## YOUR GOAL
An exact, complete printout of the listing is wanted, minus its images.

## STORED DATA
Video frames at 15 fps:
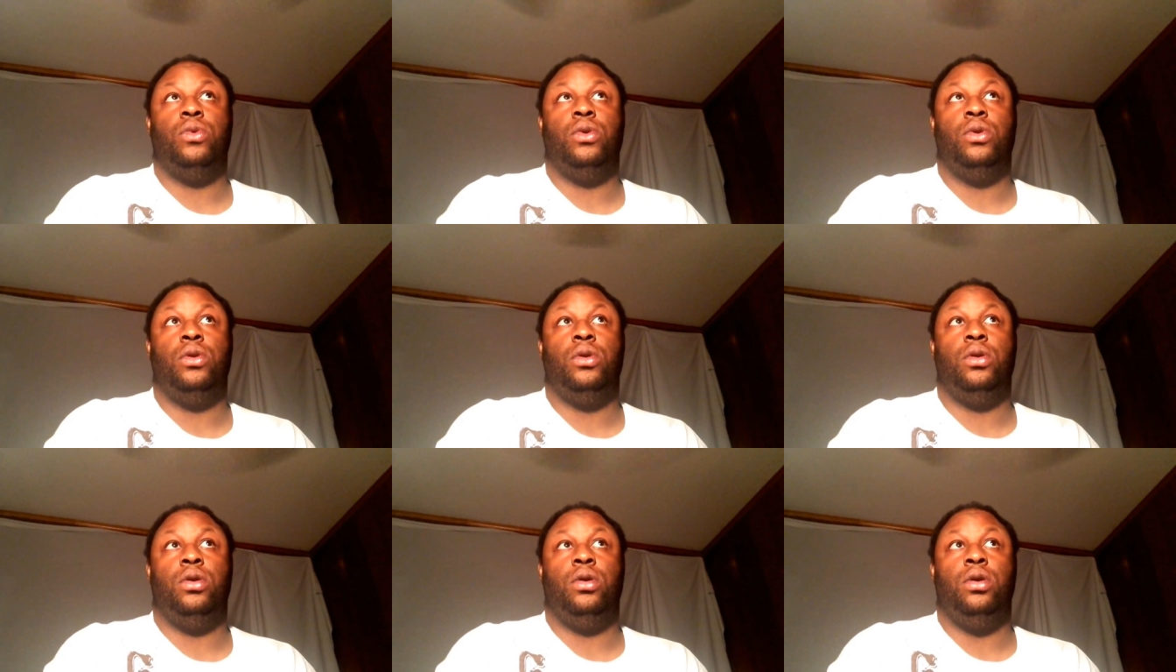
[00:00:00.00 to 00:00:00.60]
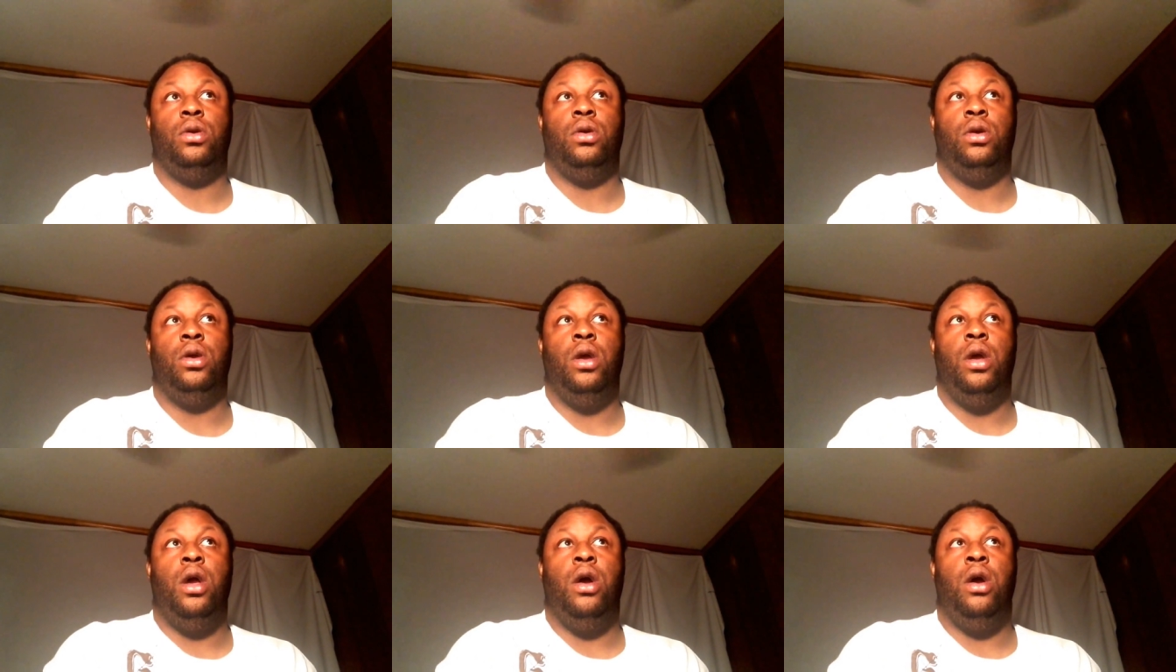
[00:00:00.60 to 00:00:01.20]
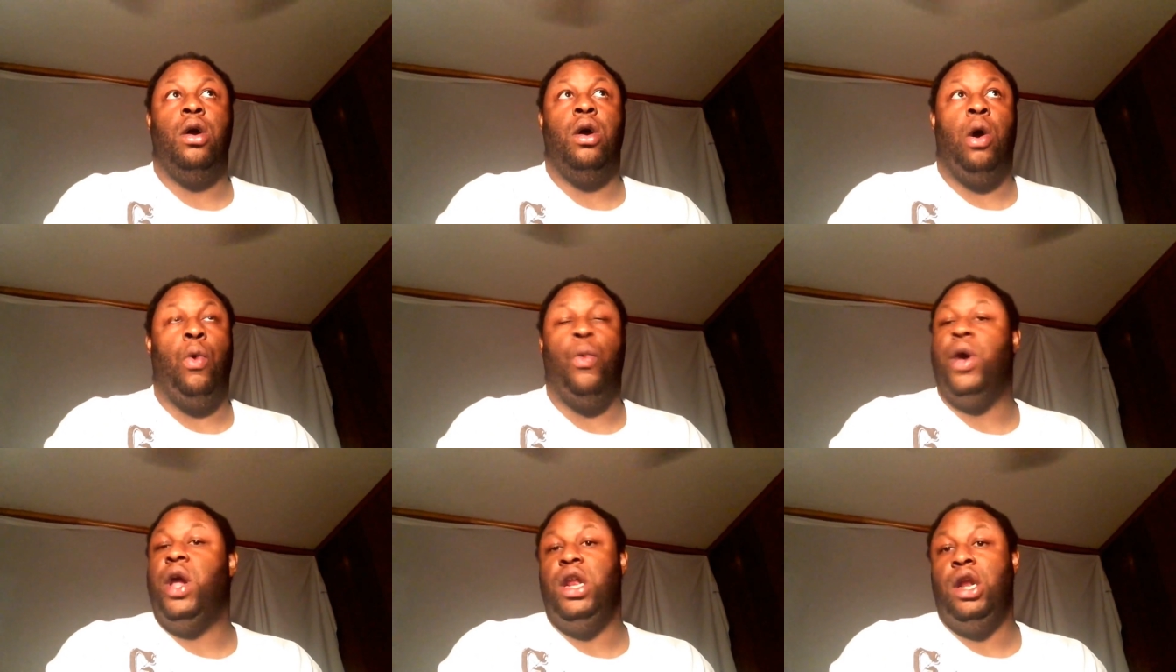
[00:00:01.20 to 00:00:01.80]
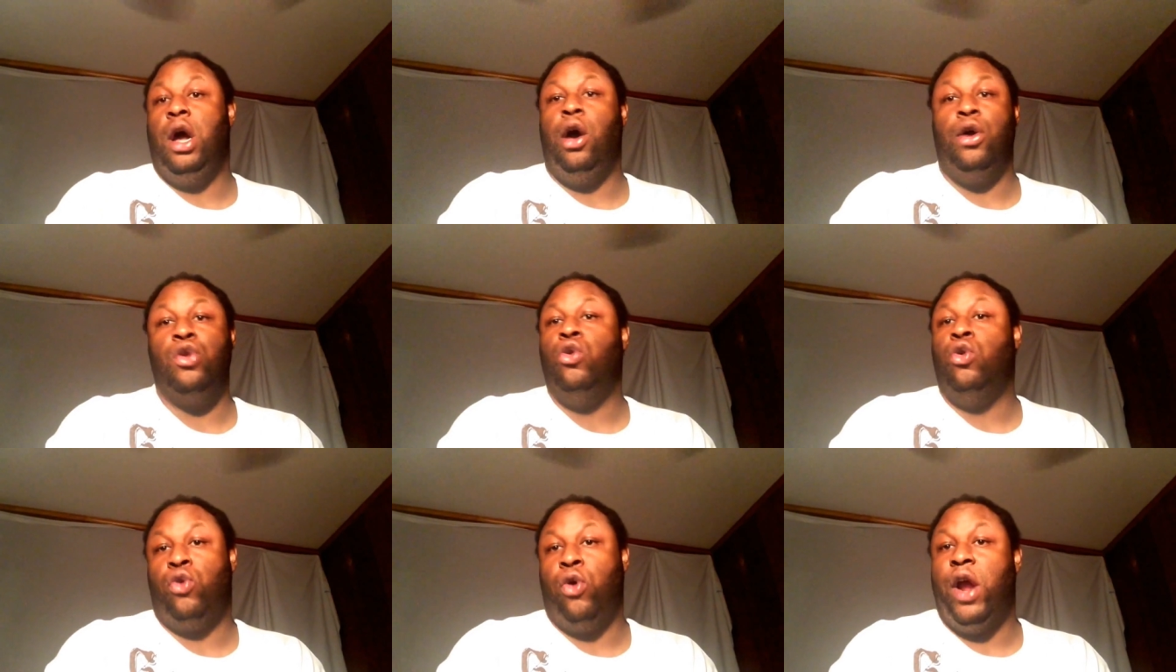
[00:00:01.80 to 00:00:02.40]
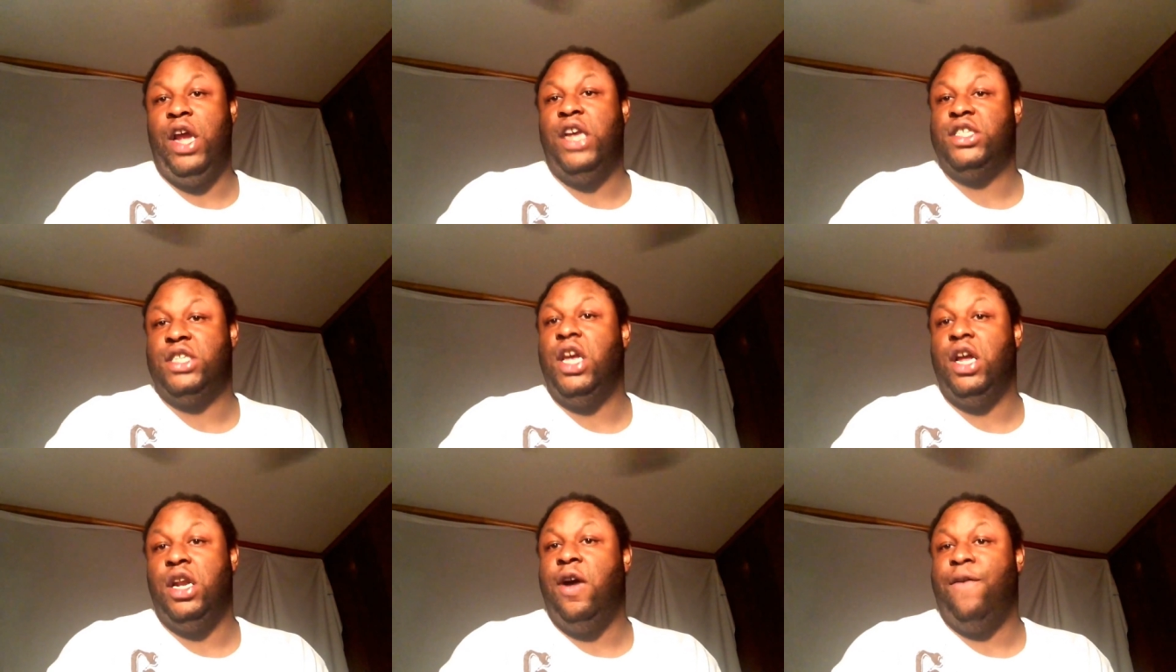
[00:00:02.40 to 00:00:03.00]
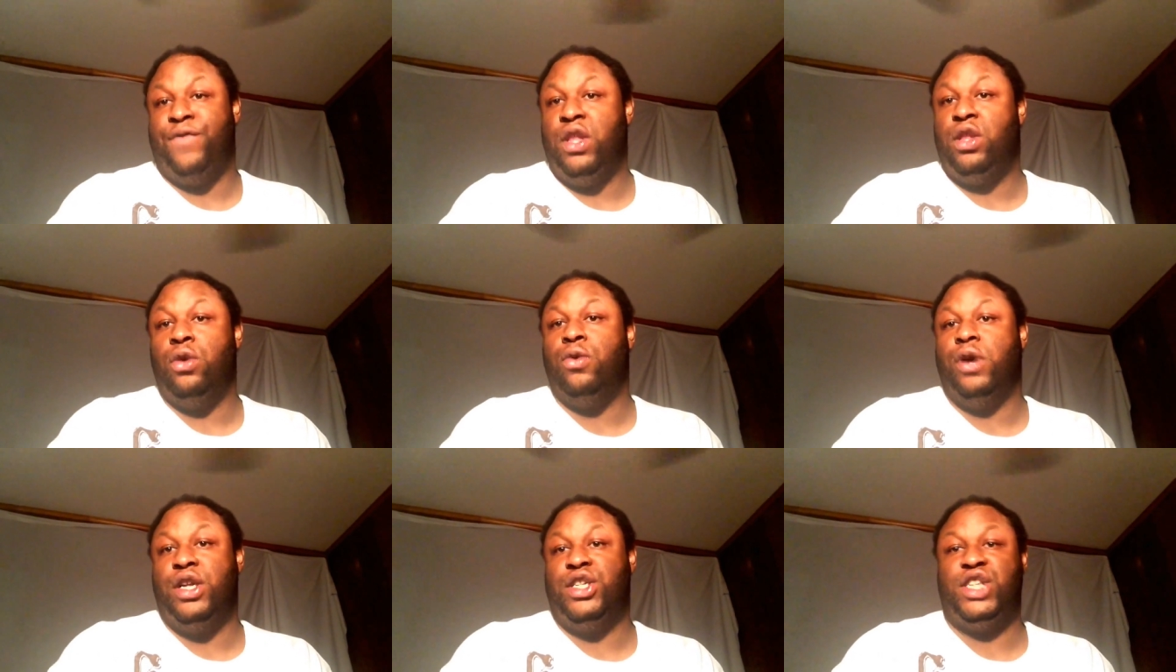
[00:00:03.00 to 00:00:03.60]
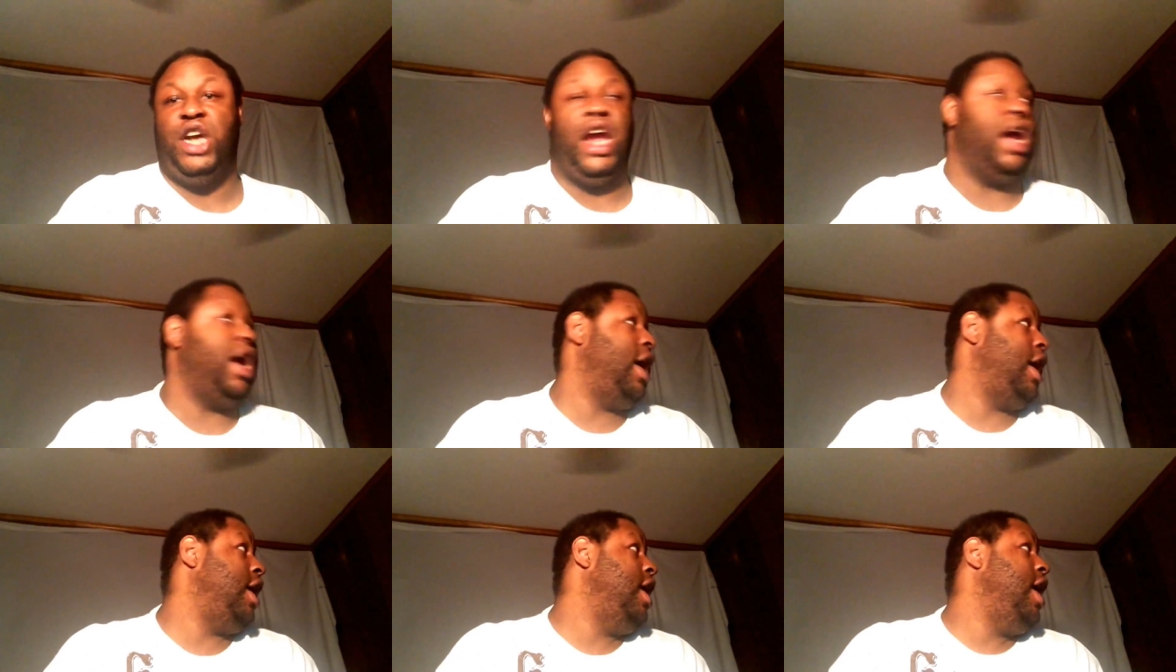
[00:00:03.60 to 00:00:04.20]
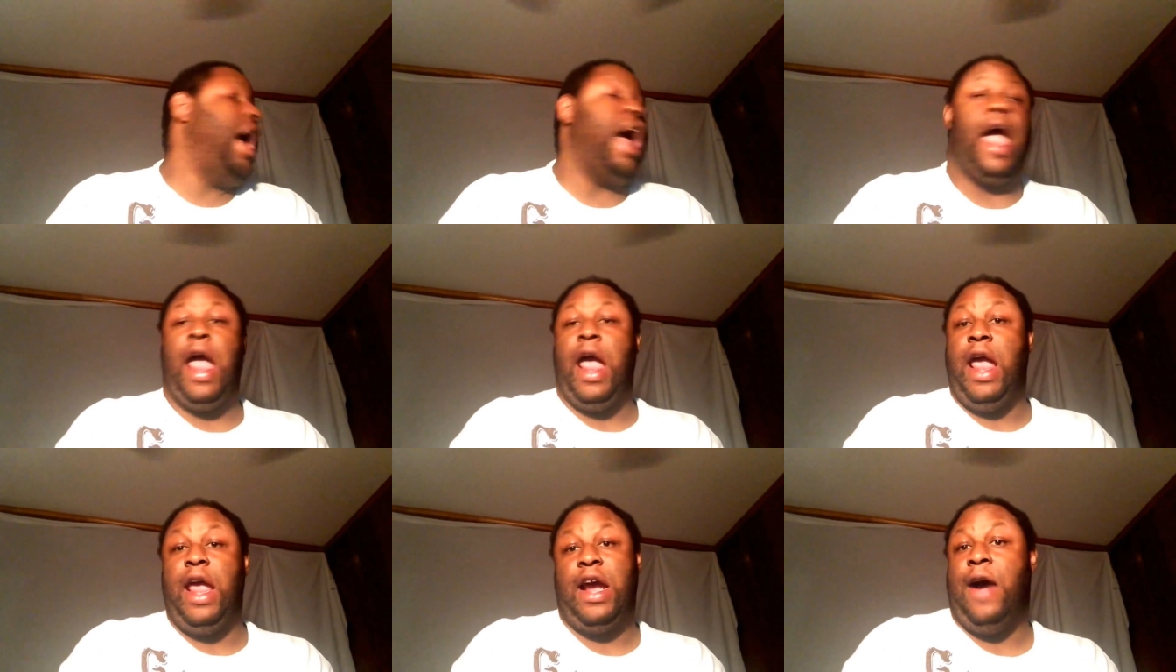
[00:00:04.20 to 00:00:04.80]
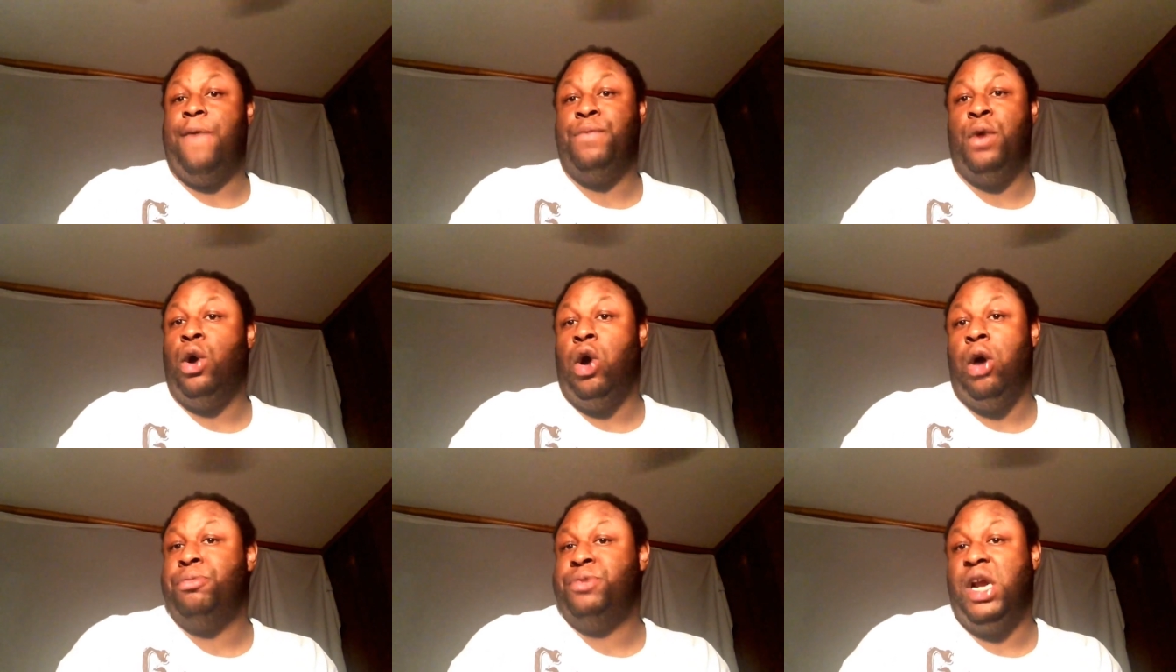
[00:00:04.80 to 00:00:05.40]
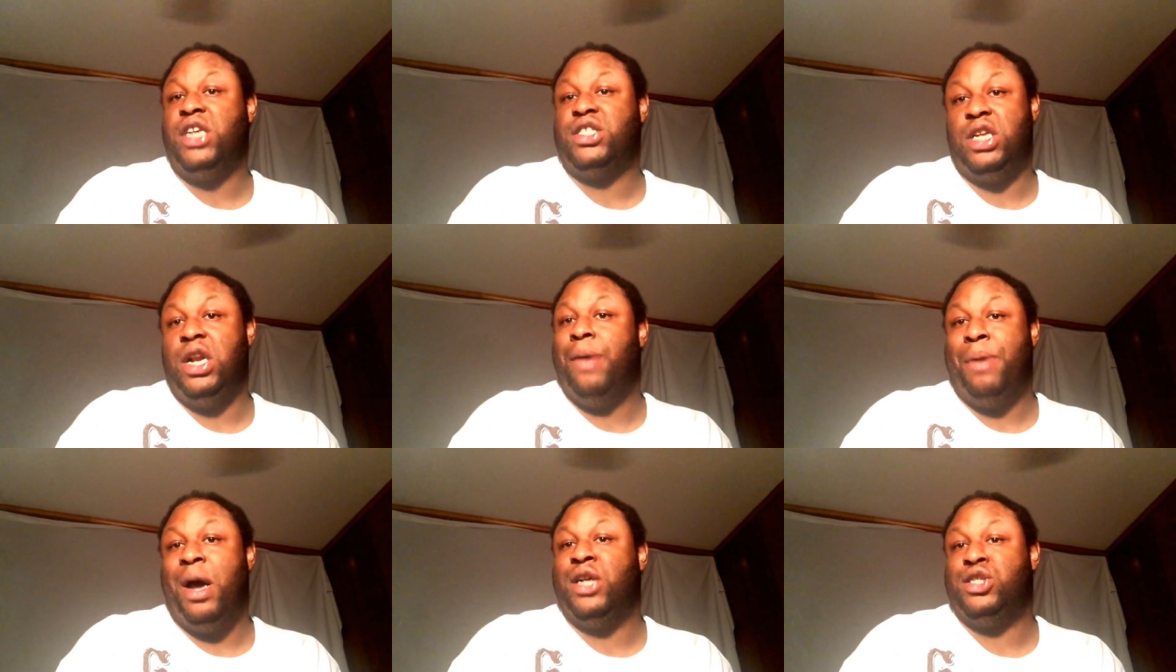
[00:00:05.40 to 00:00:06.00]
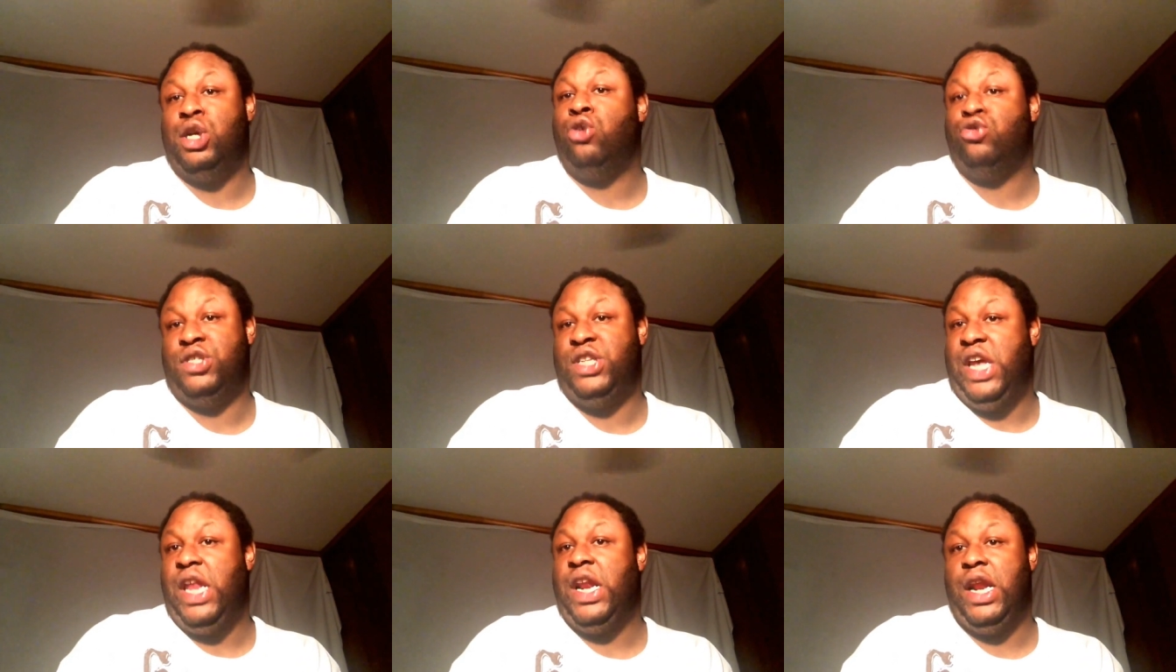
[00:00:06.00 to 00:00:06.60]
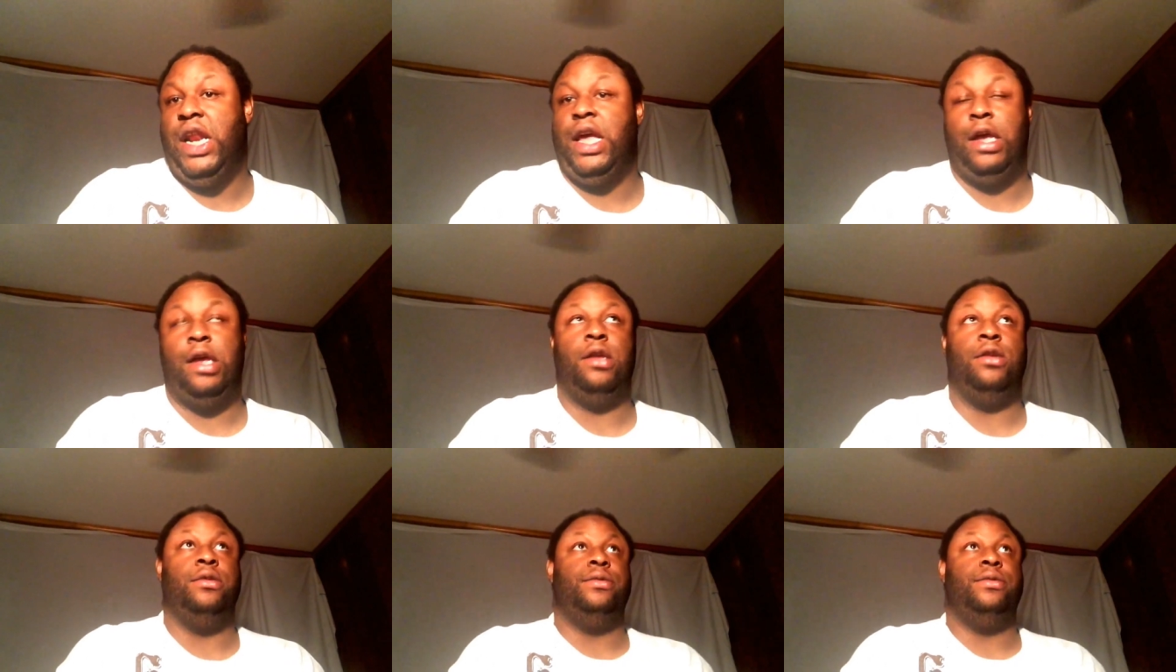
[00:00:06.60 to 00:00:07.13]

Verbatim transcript: You don't have to prove anything. We know you crazy enough to do it, Jay. I ain't got no objection about your sanity.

## TASK RESULT
Video frames at 15 fps:
[00:00:00.00 to 00:00:00.60]
[00:00:00.60 to 00:00:01.20]
[00:00:01.20 to 00:00:01.80]
[00:00:01.80 to 00:00:02.40]
[00:00:02.40 to 00:00:03.00]
[00:00:03.00 to 00:00:03.60]
[00:00:03.60 to 00:00:04.20]
[00:00:04.20 to 00:00:04.80]
[00:00:04.80 to 00:00:05.40]
[00:00:05.40 to 00:00:06.00]
[00:00:06.00 to 00:00:06.60]
[00:00:06.60 to 00:00:07.13]

Verbatim transcript: You don't have to prove anything. We know you crazy enough to do it, Jay. I ain't got no objection about your sanity.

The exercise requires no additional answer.